● Task to complete
Restate word for word the lines below, from the one containing "[28:47.49-28:48.19]" through the final line, with no pictures included.

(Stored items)
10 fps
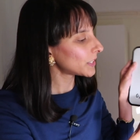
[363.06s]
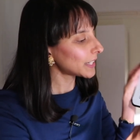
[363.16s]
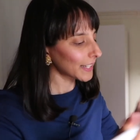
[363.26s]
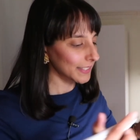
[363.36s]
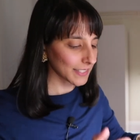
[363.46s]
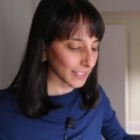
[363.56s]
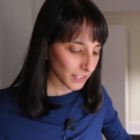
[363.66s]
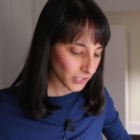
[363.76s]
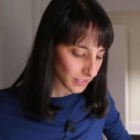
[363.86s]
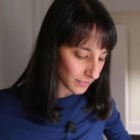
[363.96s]
the next
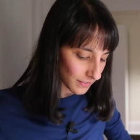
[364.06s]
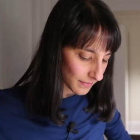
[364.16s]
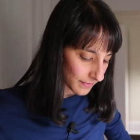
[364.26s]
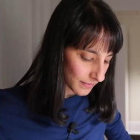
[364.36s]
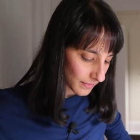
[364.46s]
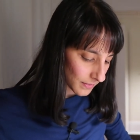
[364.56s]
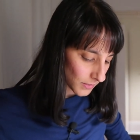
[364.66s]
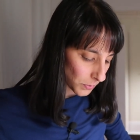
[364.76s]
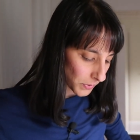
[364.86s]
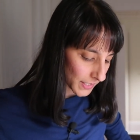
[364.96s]
action,
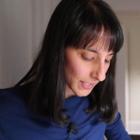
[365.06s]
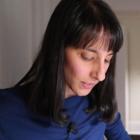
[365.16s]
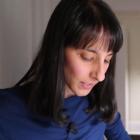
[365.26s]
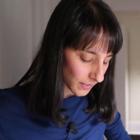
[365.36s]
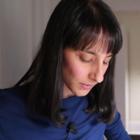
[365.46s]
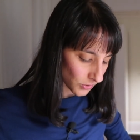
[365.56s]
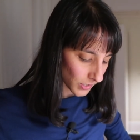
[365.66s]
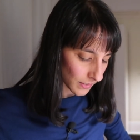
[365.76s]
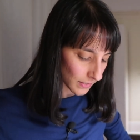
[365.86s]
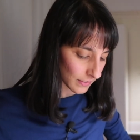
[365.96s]
you bring down one
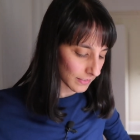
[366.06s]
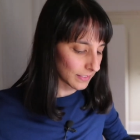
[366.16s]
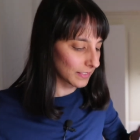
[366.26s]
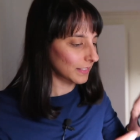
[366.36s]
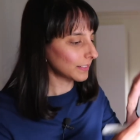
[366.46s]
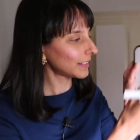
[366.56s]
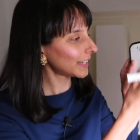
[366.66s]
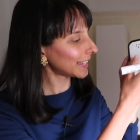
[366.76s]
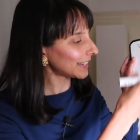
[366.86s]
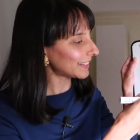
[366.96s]
hundred
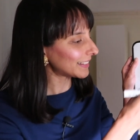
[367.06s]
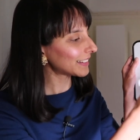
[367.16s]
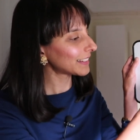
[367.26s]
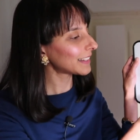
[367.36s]
again.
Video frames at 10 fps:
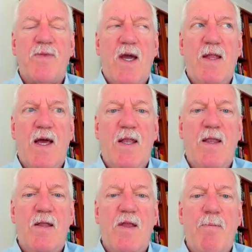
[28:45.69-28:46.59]
And
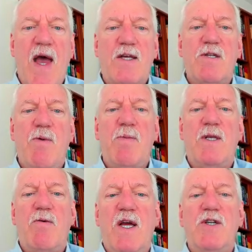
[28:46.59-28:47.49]
then the maximum
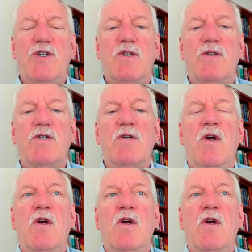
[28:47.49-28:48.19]
iterations,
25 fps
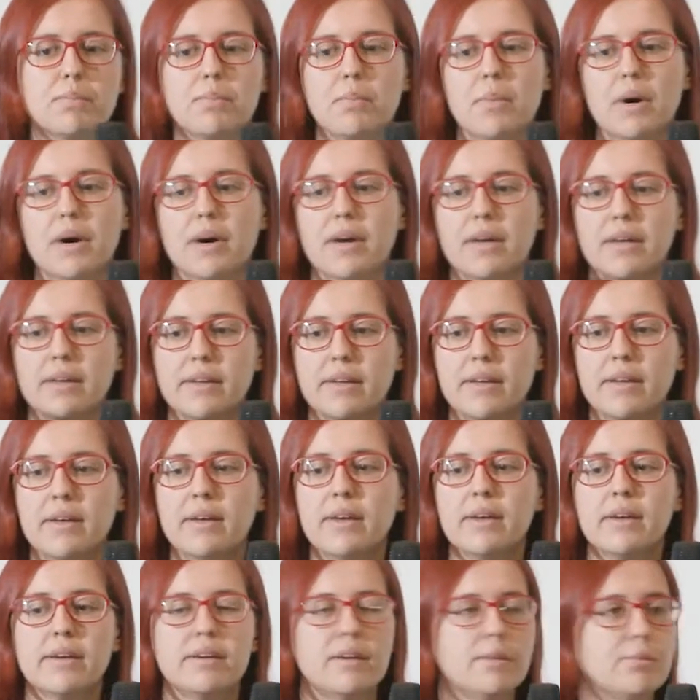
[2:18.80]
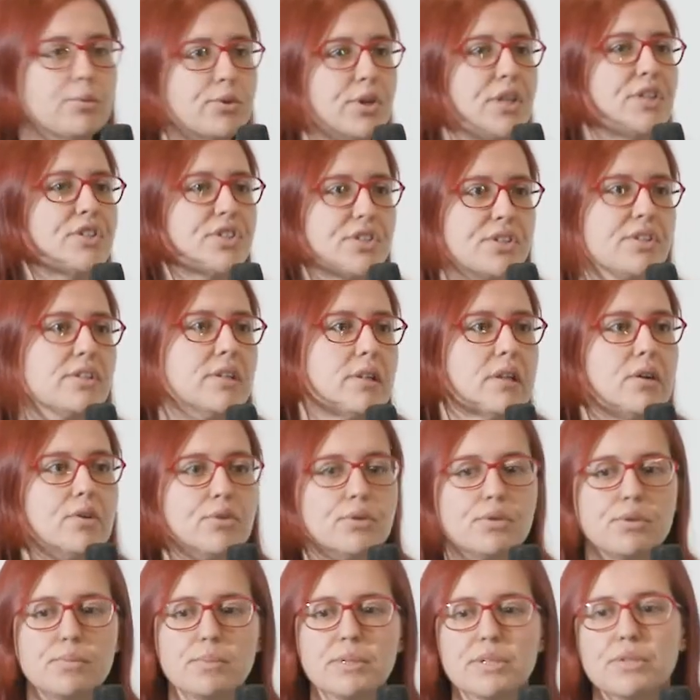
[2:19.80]
by reputational
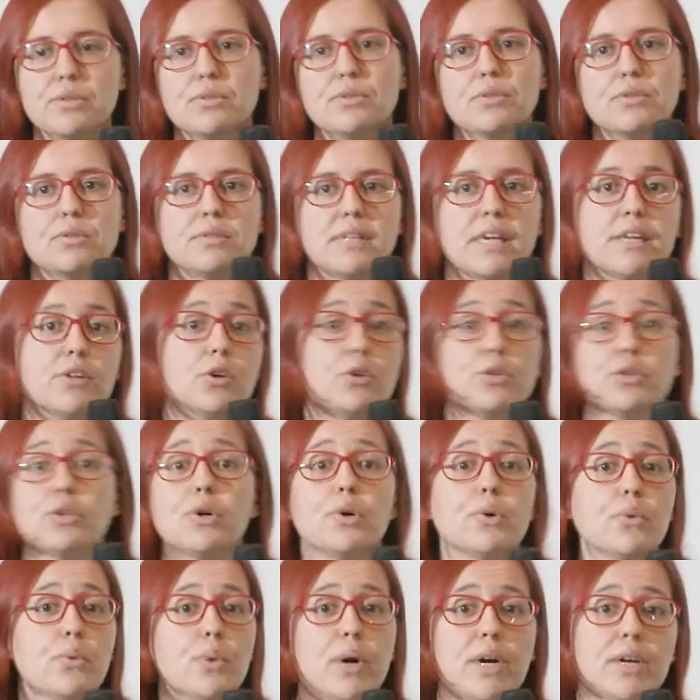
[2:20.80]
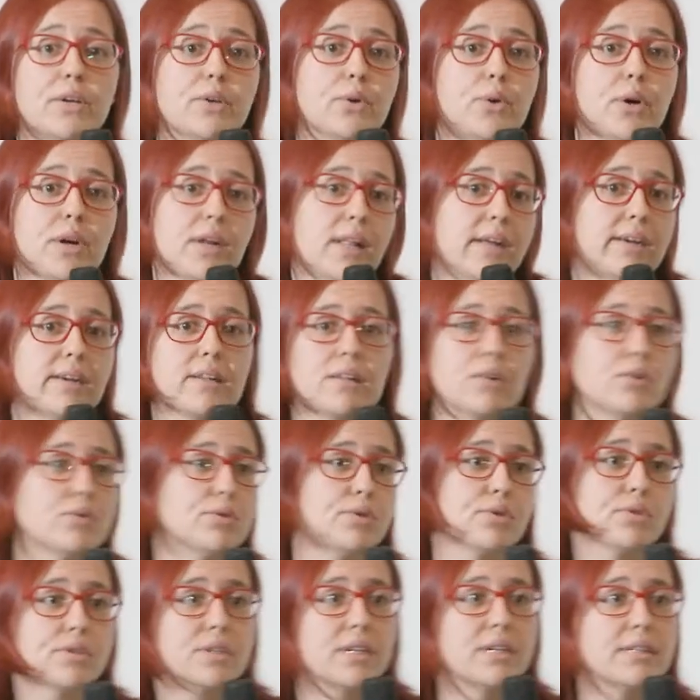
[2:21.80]
loss because they don't know why you are
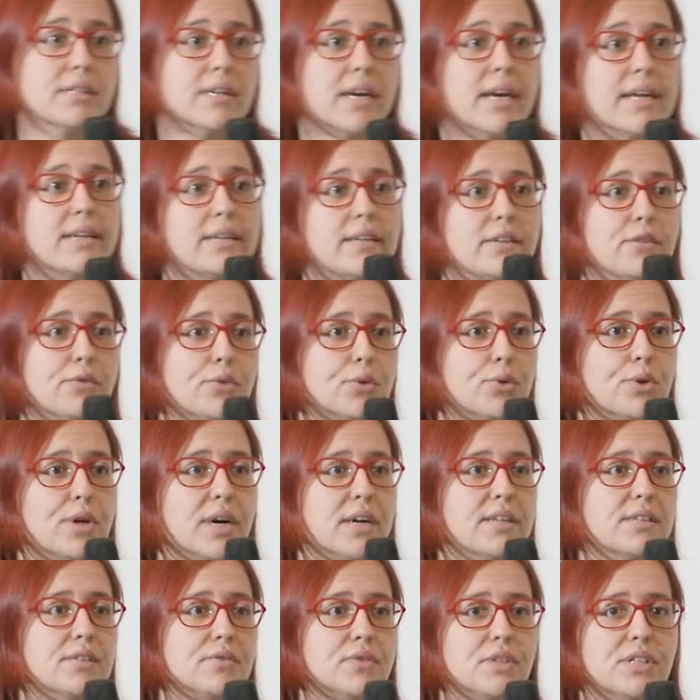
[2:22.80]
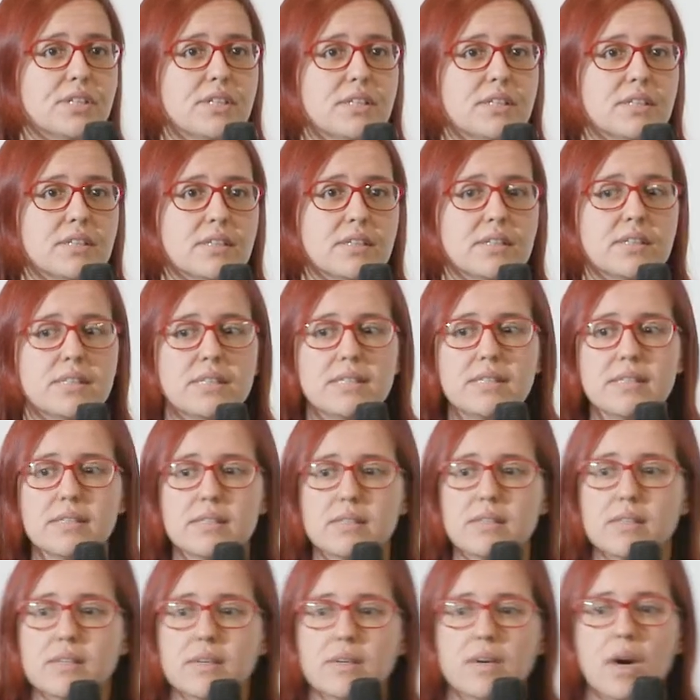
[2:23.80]
closed or not. And if you can't fit in this
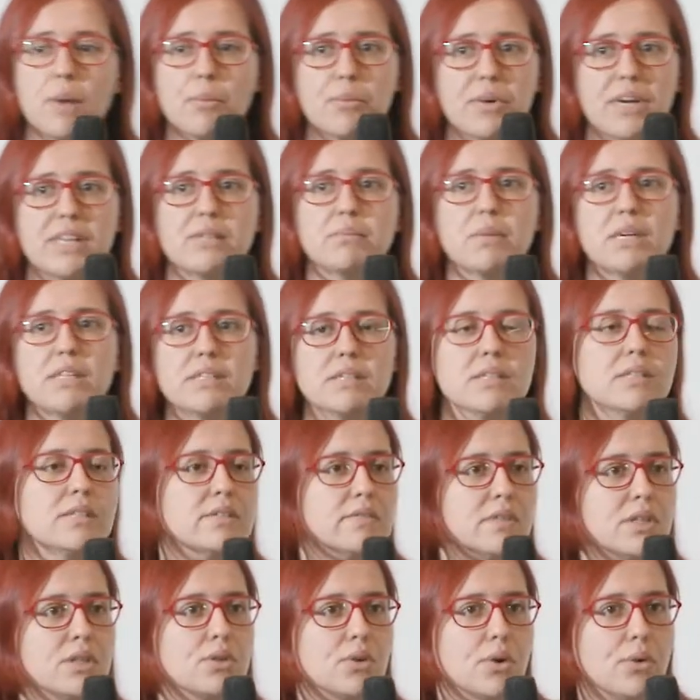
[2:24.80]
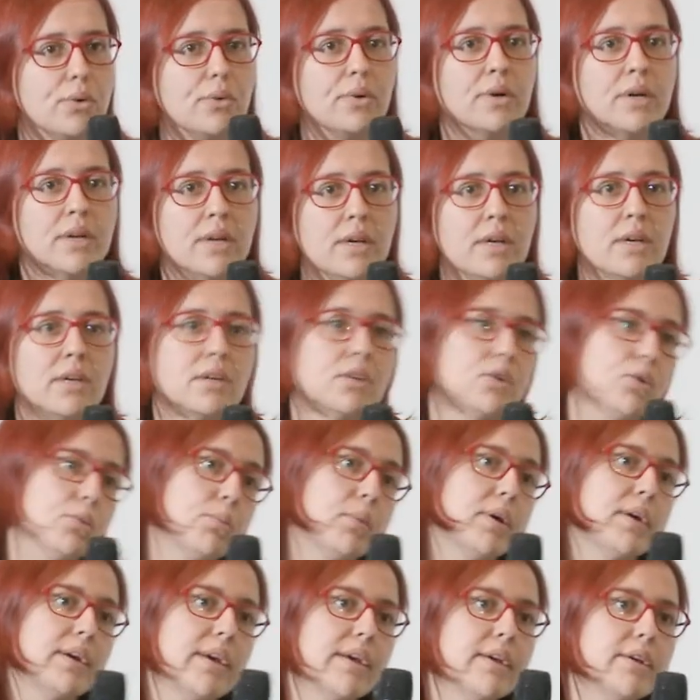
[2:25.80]
upgrade maintenance window,
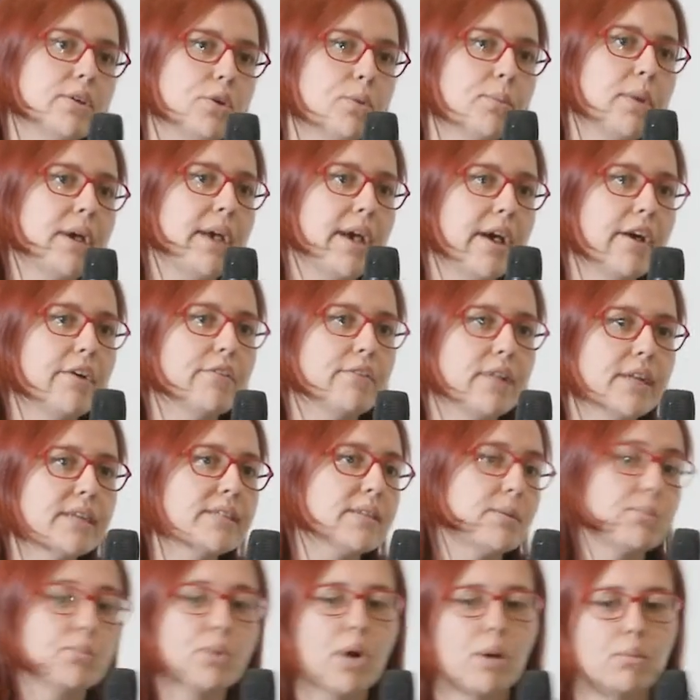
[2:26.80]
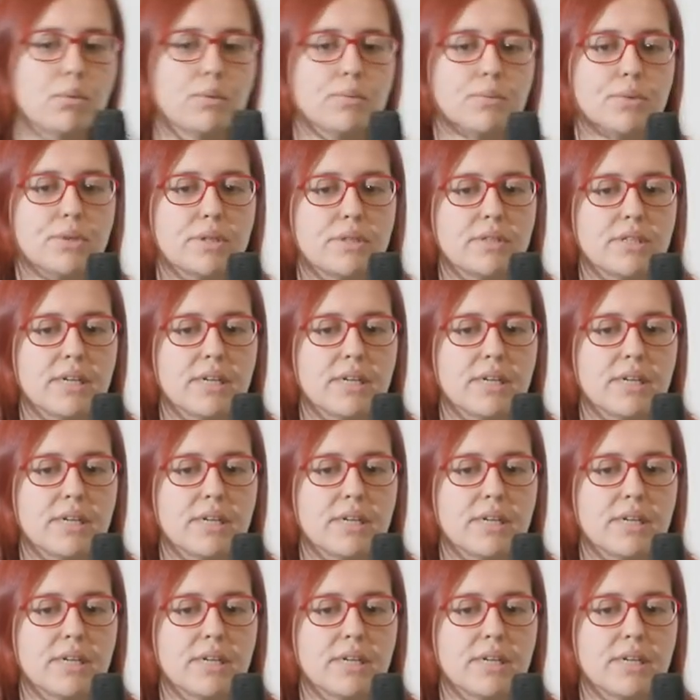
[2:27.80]
you may have some problems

● Answer for this exercise
[28:47.49-28:48.19]
iterations,
25 fps
[2:18.80]
[2:19.80]
by reputational
[2:20.80]
[2:21.80]
loss because they don't know why you are
[2:22.80]
[2:23.80]
closed or not. And if you can't fit in this
[2:24.80]
[2:25.80]
upgrade maintenance window,
[2:26.80]
[2:27.80]
you may have some problems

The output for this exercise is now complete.